> What you have to do
The whole listing is to be given again without alteration, except that its pictures are dropped.

> Input data
——
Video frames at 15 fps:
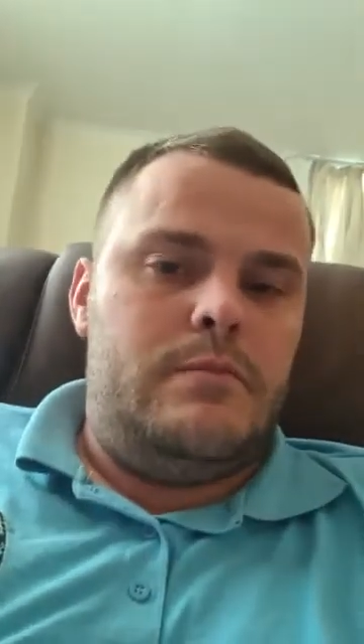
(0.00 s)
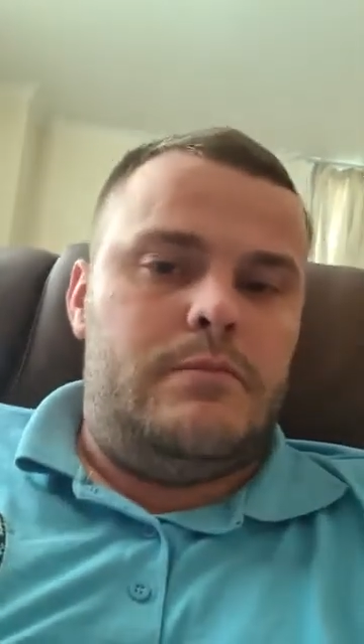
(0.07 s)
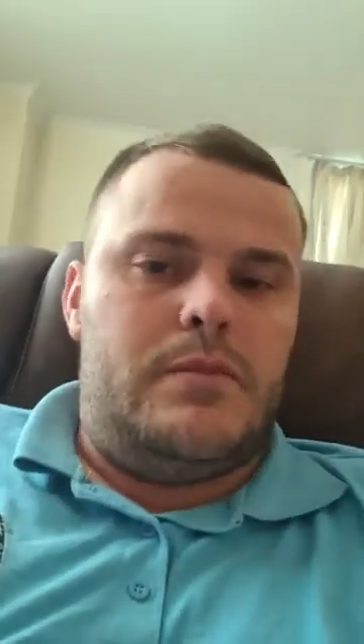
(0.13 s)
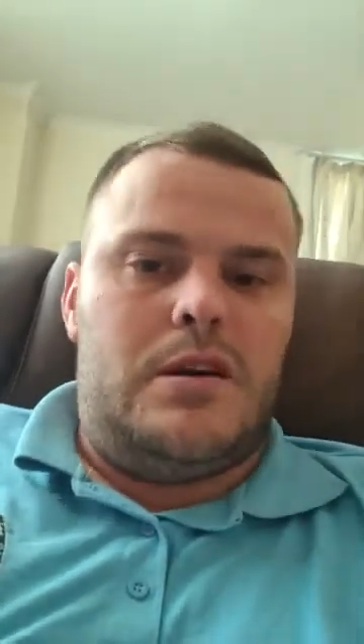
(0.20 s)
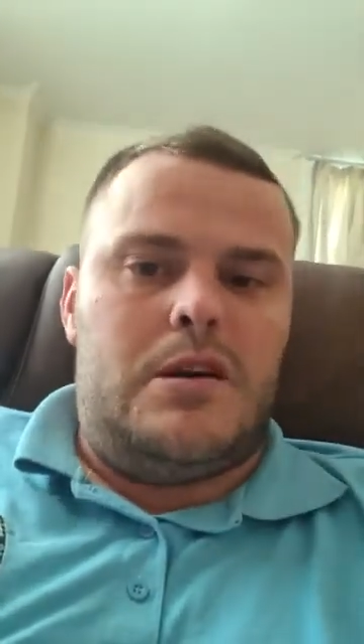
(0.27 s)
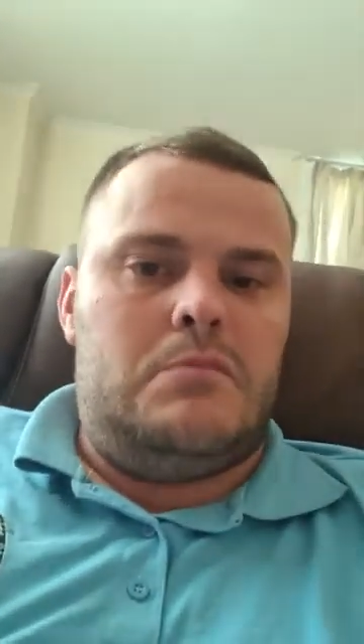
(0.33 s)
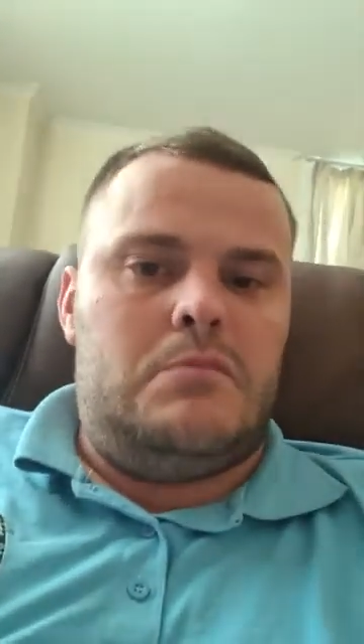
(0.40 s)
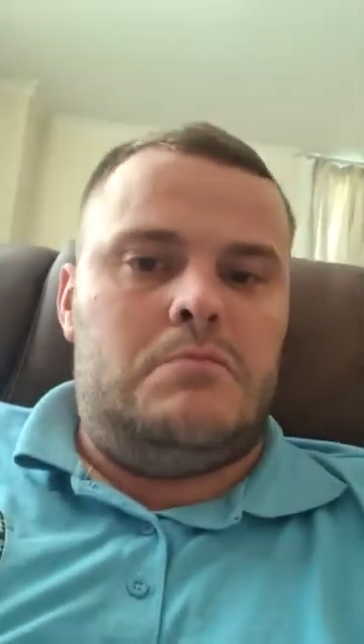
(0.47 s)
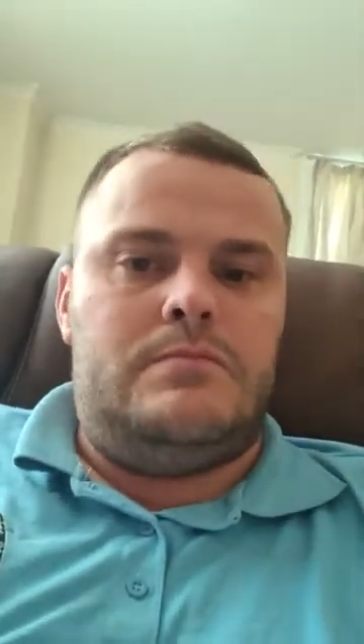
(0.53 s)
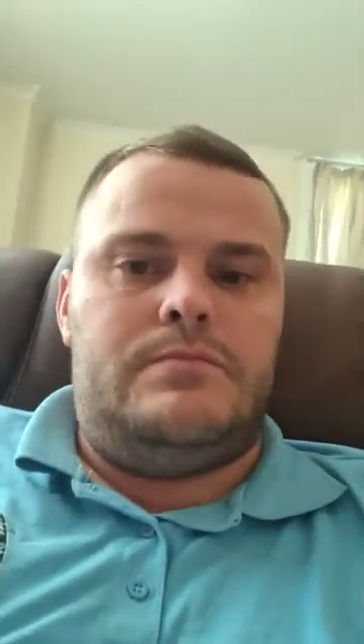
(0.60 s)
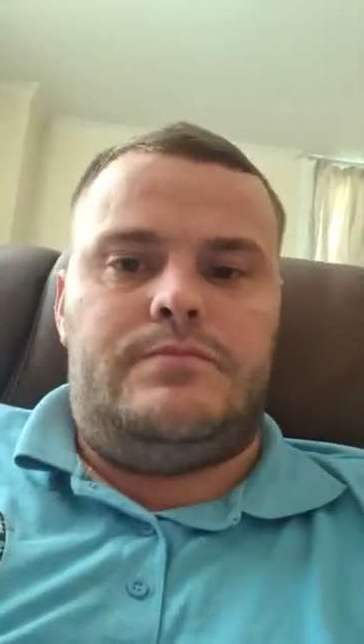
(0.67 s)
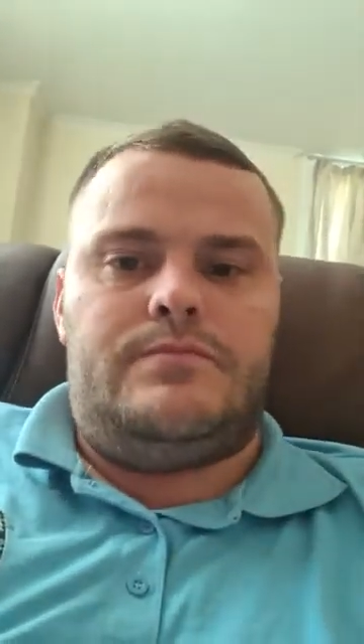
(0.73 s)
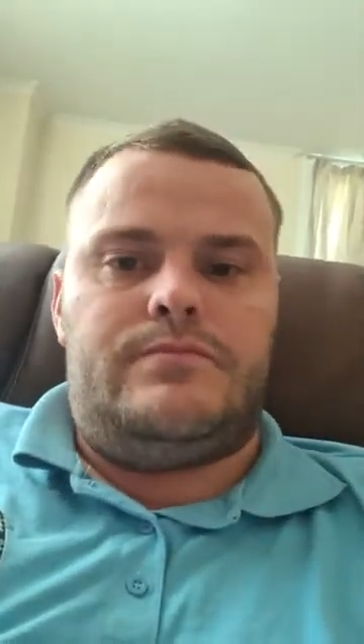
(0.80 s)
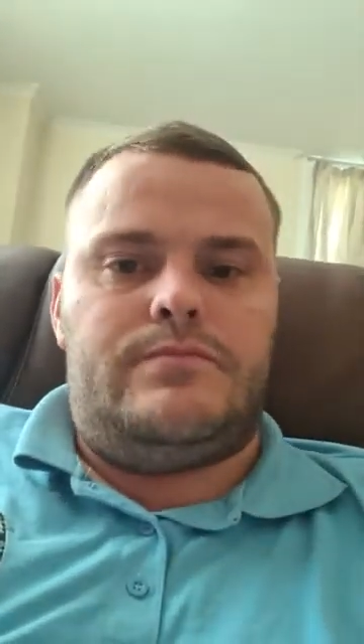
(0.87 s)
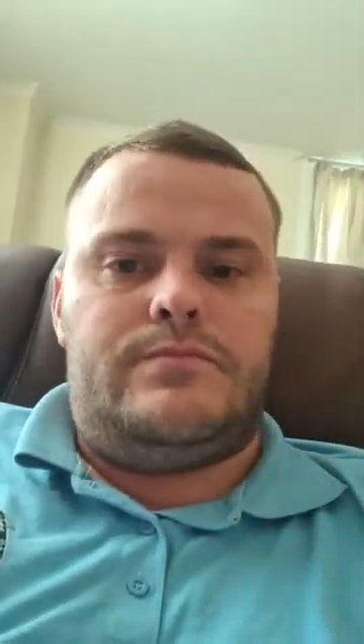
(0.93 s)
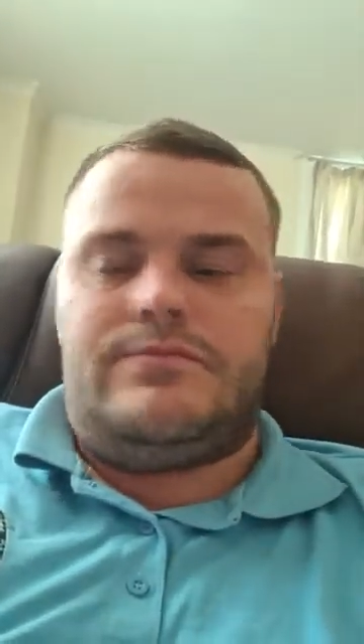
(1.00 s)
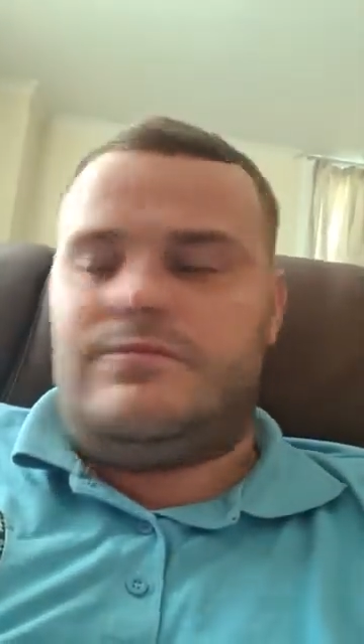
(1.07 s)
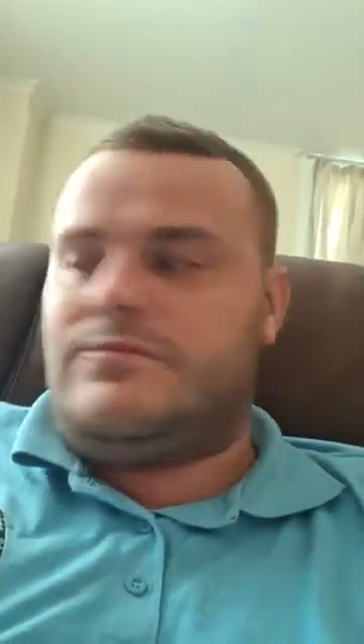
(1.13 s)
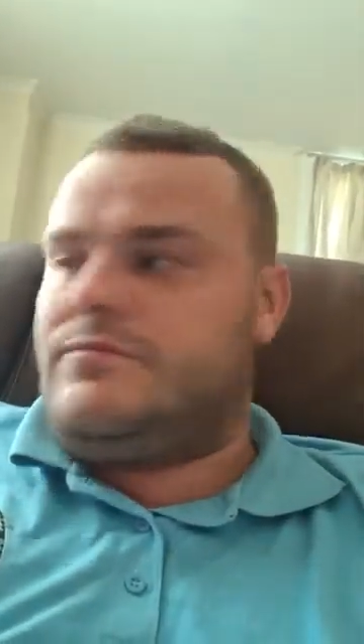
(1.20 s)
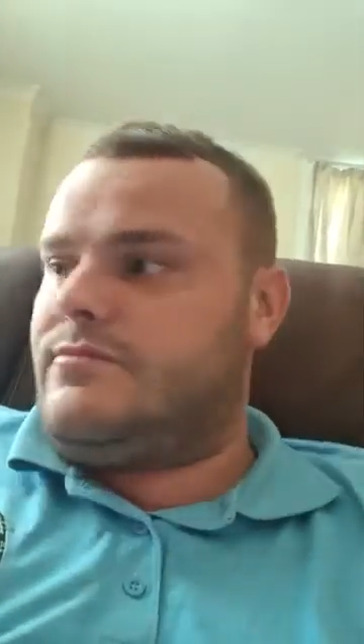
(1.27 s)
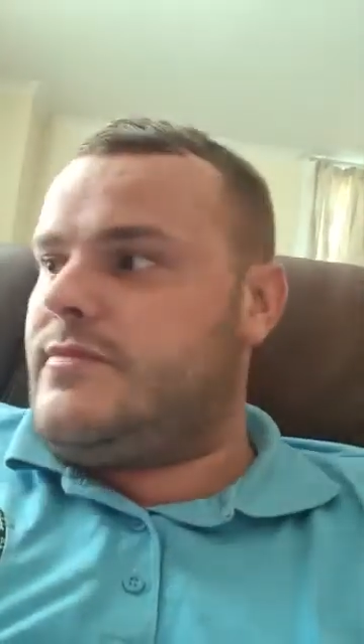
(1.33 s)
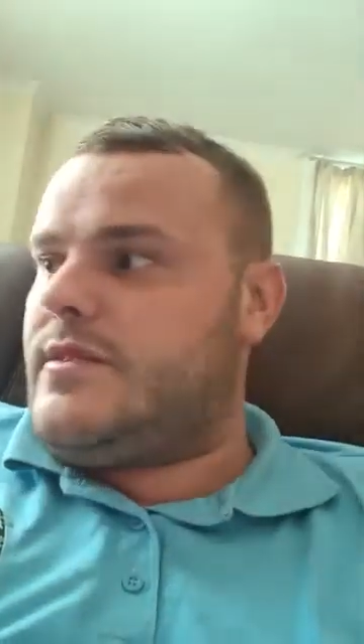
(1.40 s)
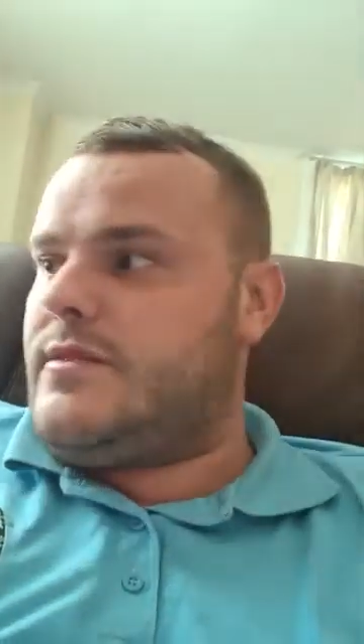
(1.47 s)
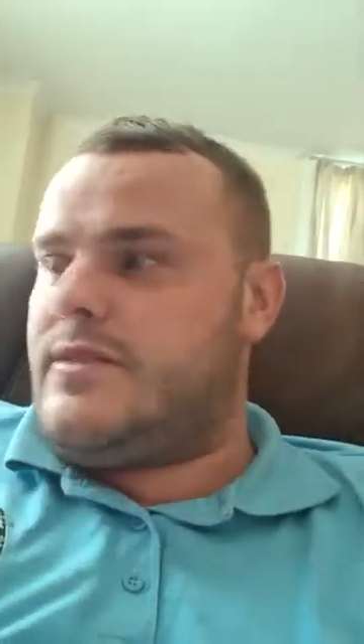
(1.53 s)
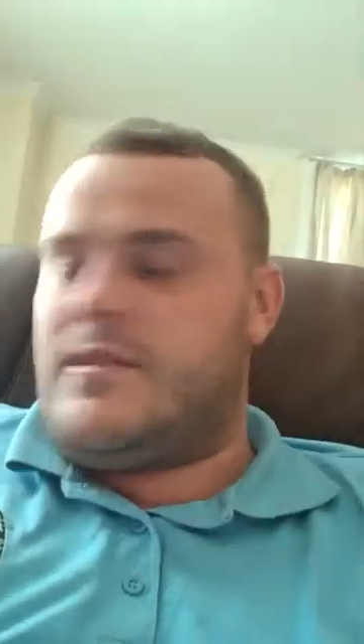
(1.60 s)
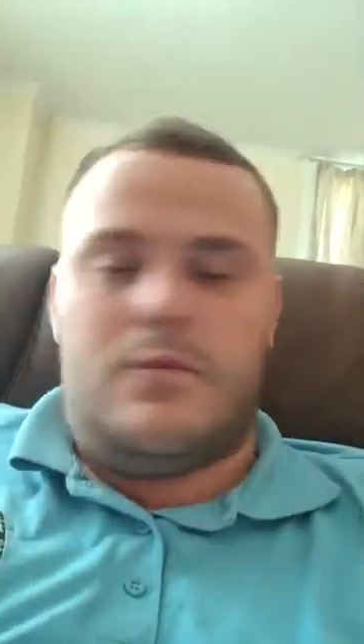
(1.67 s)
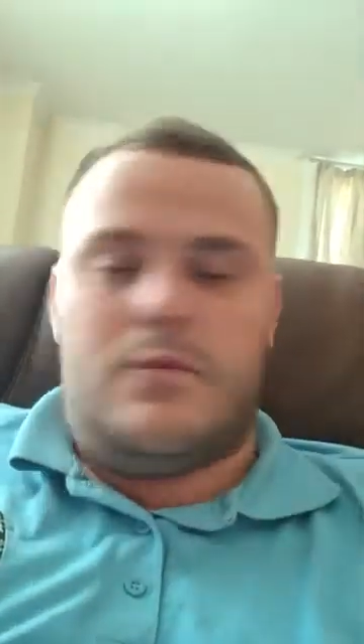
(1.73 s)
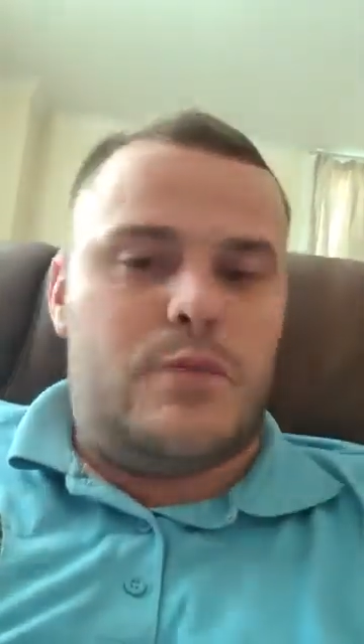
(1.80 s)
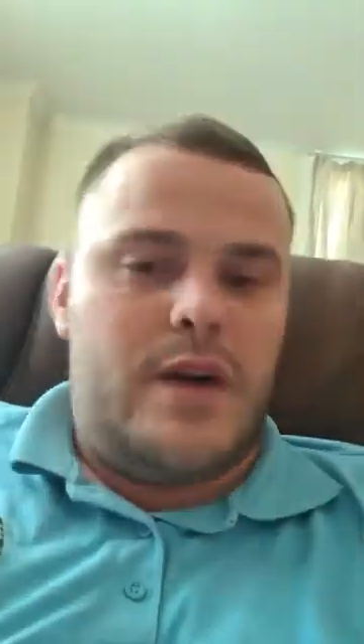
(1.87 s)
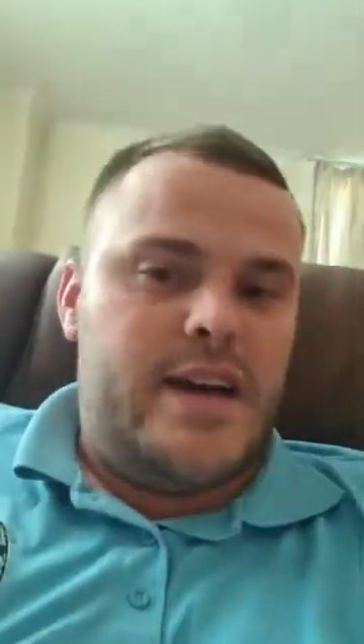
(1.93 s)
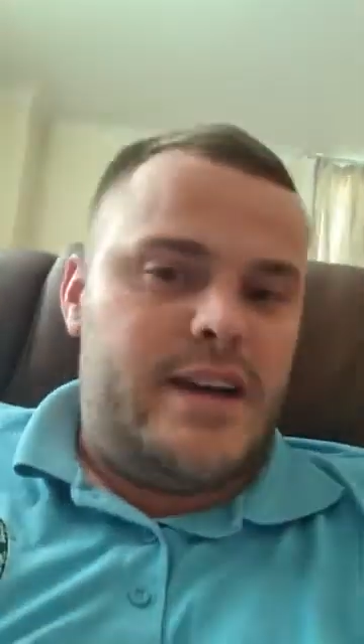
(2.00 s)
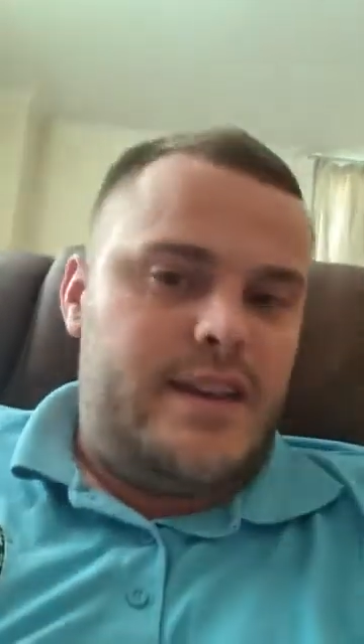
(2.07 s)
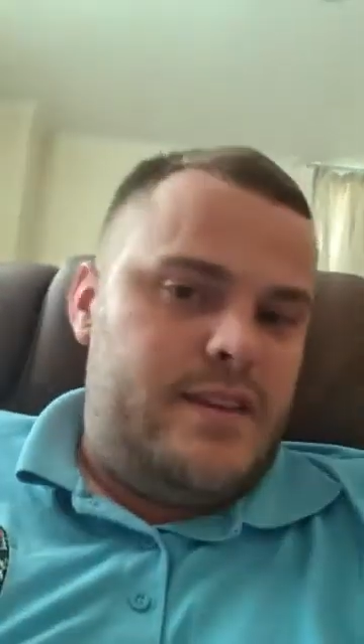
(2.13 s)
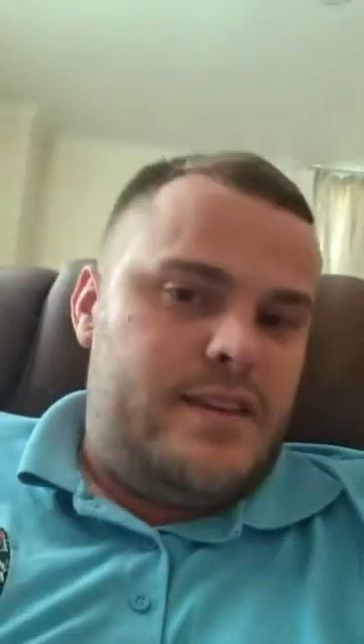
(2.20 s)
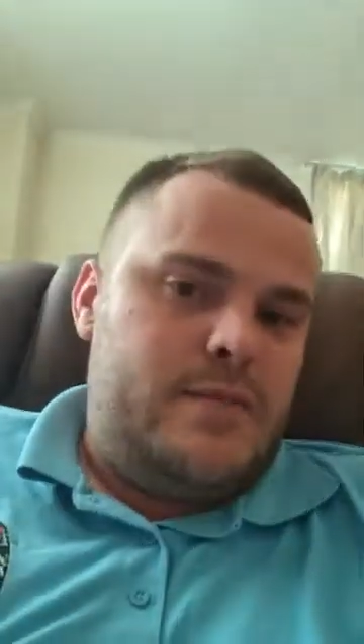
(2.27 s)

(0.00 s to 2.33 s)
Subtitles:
But why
——
> Response to the task
Video frames at 15 fps:
(0.00 s)
(0.07 s)
(0.13 s)
(0.20 s)
(0.27 s)
(0.33 s)
(0.40 s)
(0.47 s)
(0.53 s)
(0.60 s)
(0.67 s)
(0.73 s)
(0.80 s)
(0.87 s)
(0.93 s)
(1.00 s)
(1.07 s)
(1.13 s)
(1.20 s)
(1.27 s)
(1.33 s)
(1.40 s)
(1.47 s)
(1.53 s)
(1.60 s)
(1.67 s)
(1.73 s)
(1.80 s)
(1.87 s)
(1.93 s)
(2.00 s)
(2.07 s)
(2.13 s)
(2.20 s)
(2.27 s)

(0.00 s to 2.33 s)
Subtitles:
But why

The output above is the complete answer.